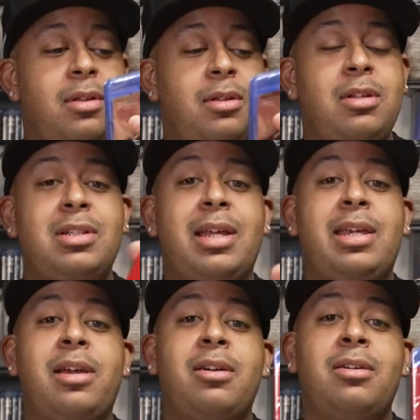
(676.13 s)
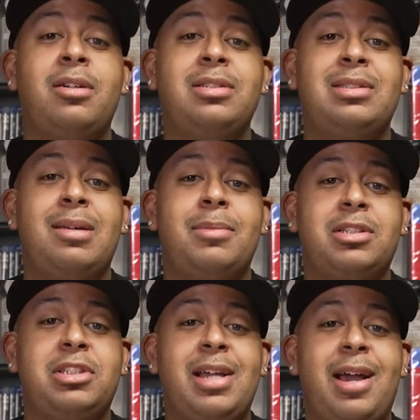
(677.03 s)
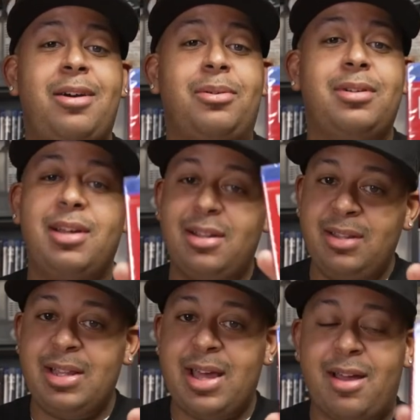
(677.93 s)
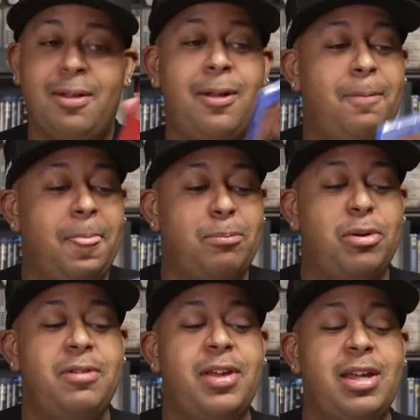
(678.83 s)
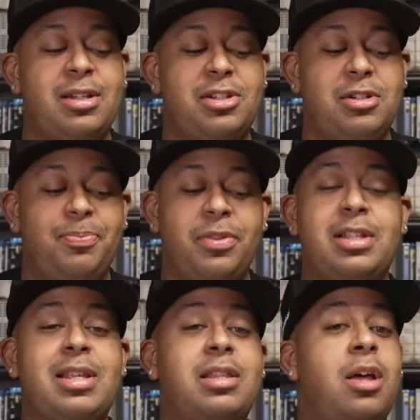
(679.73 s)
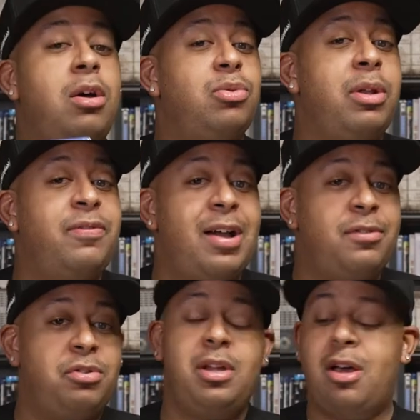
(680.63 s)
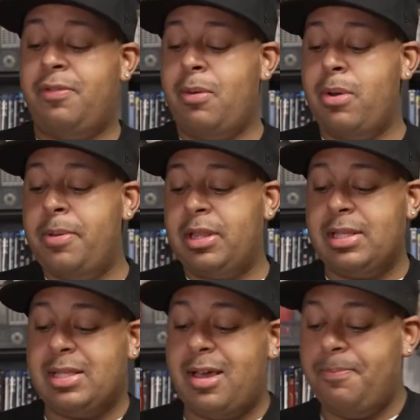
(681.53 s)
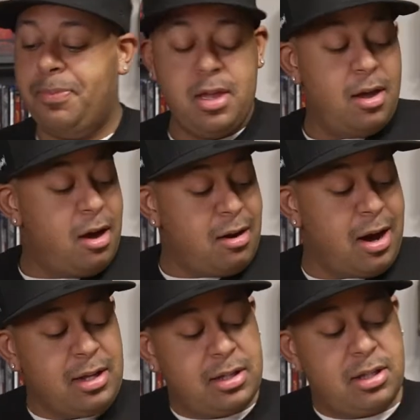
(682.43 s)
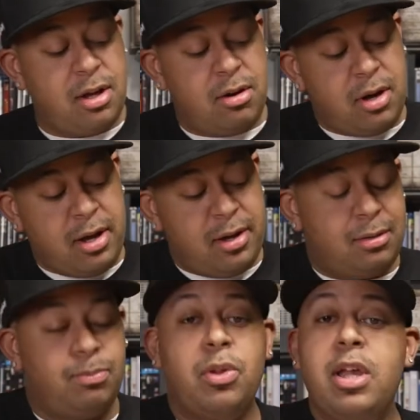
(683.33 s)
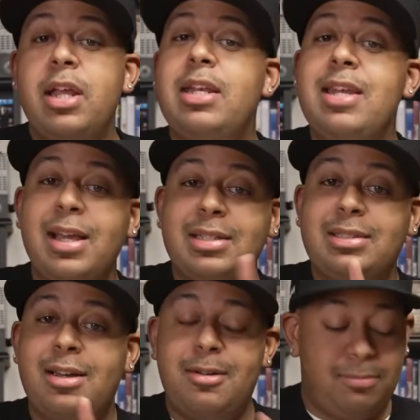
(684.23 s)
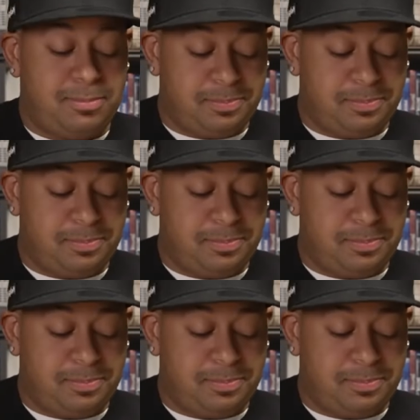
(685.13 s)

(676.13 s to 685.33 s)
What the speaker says: You just gotta kick her in her stomach, and she out. Look at that. Prevenge. This is at the $1.25 tree, y'all. If y'all want to pick this up. All right. So next up.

▬▬▬

Could you print the whole listing again, exactly, leaving the pictures out?

Output:
(676.13 s)
(677.03 s)
(677.93 s)
(678.83 s)
(679.73 s)
(680.63 s)
(681.53 s)
(682.43 s)
(683.33 s)
(684.23 s)
(685.13 s)

(676.13 s to 685.33 s)
What the speaker says: You just gotta kick her in her stomach, and she out. Look at that. Prevenge. This is at the $1.25 tree, y'all. If y'all want to pick this up. All right. So next up.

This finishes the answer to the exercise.